Sampling and Study Design

Dr. Mine Dogucu

Sampling

Research question

Every research project aims to answer a research question (or multiple questions).

Example

Do UCI students who exercise regularly have higher GPA?

We will use this research question throughout the examples in the lecture.

Population

Each research question aims to examine a population.

Example

Population for this research question is UCI students.

Data Collection

Data are collected to answer research questions. There are different methods to collect data. For instance, data can be collected

in-person or online (if collecting from human subjects)
on-site or off-site (e.g. rain fall measures vs. moon image tracking)
with different tools such as surveys, motion sensors (e.g. marathon finish lines)

Data Collection - Ethics

When collecting data from human and animal research subjects we need to consider ethics.

In universities, rights of the human and animal research subjects are protected by the Institutional Review Board (IRB) of each university. If interested (highly recommended) you can read about UCI’s Institutional Review Board)

Example

Consider that we design a survey with the following questions to study the research question.

Do you exercise at least once every week?
What is your GPA?

Sampling

A population is a collection of elements which the research question aims to study. However it is often costly and sometimes impossible to study the whole population. Often a subset of the population is selected to be studied. Sample is the the subset of the population that is studied.
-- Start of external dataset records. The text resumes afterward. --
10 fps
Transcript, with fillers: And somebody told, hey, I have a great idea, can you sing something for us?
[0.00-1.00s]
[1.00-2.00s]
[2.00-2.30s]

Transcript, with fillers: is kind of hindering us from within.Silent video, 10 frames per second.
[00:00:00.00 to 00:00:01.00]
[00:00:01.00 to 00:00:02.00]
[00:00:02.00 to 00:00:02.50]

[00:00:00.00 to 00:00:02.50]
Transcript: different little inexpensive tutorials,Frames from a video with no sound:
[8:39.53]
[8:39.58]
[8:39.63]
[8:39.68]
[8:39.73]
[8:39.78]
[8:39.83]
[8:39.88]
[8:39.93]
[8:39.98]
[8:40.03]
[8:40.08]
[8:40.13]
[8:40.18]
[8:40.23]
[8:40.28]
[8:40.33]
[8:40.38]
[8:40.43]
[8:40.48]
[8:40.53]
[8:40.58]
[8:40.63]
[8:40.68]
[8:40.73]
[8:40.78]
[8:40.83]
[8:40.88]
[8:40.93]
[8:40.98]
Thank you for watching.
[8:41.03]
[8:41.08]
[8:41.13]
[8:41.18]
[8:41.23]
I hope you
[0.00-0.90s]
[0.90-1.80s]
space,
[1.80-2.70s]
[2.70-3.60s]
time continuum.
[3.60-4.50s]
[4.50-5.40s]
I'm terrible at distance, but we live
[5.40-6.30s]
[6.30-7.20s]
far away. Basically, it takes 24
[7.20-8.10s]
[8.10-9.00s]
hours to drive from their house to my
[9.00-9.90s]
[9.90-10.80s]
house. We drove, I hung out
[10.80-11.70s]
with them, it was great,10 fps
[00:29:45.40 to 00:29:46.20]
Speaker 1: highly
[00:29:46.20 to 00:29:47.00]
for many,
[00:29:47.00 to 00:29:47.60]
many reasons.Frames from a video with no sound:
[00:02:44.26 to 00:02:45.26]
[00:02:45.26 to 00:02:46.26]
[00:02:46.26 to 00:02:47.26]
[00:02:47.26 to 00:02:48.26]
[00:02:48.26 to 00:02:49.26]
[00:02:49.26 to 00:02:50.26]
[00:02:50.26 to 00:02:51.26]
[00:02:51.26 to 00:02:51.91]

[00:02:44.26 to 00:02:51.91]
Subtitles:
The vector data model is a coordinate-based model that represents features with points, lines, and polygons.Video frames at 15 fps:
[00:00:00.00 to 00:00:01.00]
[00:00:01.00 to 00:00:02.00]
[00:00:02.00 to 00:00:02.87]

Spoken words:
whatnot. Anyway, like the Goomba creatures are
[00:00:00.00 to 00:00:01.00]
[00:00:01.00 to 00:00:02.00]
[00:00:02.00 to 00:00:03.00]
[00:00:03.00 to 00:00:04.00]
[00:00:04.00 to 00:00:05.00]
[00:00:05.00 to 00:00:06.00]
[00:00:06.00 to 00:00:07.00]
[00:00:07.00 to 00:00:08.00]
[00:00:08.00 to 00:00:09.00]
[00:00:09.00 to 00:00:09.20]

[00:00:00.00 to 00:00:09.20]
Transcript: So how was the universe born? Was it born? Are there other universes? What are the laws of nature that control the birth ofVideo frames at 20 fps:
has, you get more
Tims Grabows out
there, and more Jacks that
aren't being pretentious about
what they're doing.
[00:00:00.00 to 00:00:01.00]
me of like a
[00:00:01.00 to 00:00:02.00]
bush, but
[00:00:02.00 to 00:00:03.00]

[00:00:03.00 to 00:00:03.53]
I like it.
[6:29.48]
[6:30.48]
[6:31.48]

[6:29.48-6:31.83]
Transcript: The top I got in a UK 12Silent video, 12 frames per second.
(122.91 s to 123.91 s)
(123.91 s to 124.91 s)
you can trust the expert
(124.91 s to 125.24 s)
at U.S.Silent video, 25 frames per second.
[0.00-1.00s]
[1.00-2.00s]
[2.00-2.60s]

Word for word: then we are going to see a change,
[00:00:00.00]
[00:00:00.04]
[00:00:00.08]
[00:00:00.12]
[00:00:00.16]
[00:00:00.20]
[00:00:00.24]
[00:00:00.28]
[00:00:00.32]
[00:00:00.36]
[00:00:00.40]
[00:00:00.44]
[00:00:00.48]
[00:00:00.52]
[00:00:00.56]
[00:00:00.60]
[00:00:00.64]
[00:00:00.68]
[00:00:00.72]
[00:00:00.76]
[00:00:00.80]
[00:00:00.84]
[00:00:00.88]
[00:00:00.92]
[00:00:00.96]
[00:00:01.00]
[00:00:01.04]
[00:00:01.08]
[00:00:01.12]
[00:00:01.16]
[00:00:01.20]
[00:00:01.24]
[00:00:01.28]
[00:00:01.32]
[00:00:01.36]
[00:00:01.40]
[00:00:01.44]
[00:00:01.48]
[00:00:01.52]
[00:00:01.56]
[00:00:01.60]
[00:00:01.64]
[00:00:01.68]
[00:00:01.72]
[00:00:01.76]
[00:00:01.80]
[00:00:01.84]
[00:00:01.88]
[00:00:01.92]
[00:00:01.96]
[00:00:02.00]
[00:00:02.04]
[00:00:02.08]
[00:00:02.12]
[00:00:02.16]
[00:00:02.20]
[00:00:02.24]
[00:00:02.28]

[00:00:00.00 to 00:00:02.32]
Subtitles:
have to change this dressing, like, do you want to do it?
The goal is to have a sample that is representative of the population so that the findings of the study can generalize to the population.

Example

Since it would be almost impossible to give the survey to ALL UCI students, we can give it to a sample of students.

There are different sampling methods to consider.

Convenience (Availability) Sampling

Convenience sampling occurs when a specific sample is selected because the sample is easy to access.

Example

Stand in front of Langson Library
Give the survey to 100 UCI students

This could introduce (sampling) bias and the findings may not generalize to the population. It is possible that those in front of the library

may study more and thus may have higher GPA.
may be more active than those who study at home/dorm.

Additional Example

A scientist is interested in counting the number of different species of bacteria in San Diego Creek. She takes a bucket of water from San Diego Creek where she happens to be standing and counts the different specifies of bacteria. The bacteria in the bucket make up the sample and the bacteria in San Diego Creek make up the population. The scientist is using the convenience sampling method.

Simple Random Sample

When simple random sampling technique is used any element of the population has an equal chance of being selected to the sample.

Example

The researcher can

reach out to the registrar to get student emails;
randomly select 100 students;
email them the survey.

Assume that the 100 selected students respond.

Population: All UCI students
Sample: 100 students who have responded

Simple Random Sampling in R

1sample(1:100, 3, replace = FALSE)

1: This allows us to sample 3 numbers from 1 to 100 without replacement, meaning a number can only be selected once.

[1] 67 36 10

To generalize:

sample(x = 1:N, size = n, replace = FALSE)

This code will take a random sample of size \(n\) from the population consisting of the numbers in the interval \([1, N]\)

Side note: This is not truly random but that’s beyond the scope of this class. Here is a fun (short) reading about it. Philosophers also discuss if true randomness exists or not.

Non-response Bias

Even when simple random sampling is used, if participants are unwilling to participate in studies then the results can have nonresponse bias.

Example

It is unlikely that 100 students will respond. Assume that 86 respond.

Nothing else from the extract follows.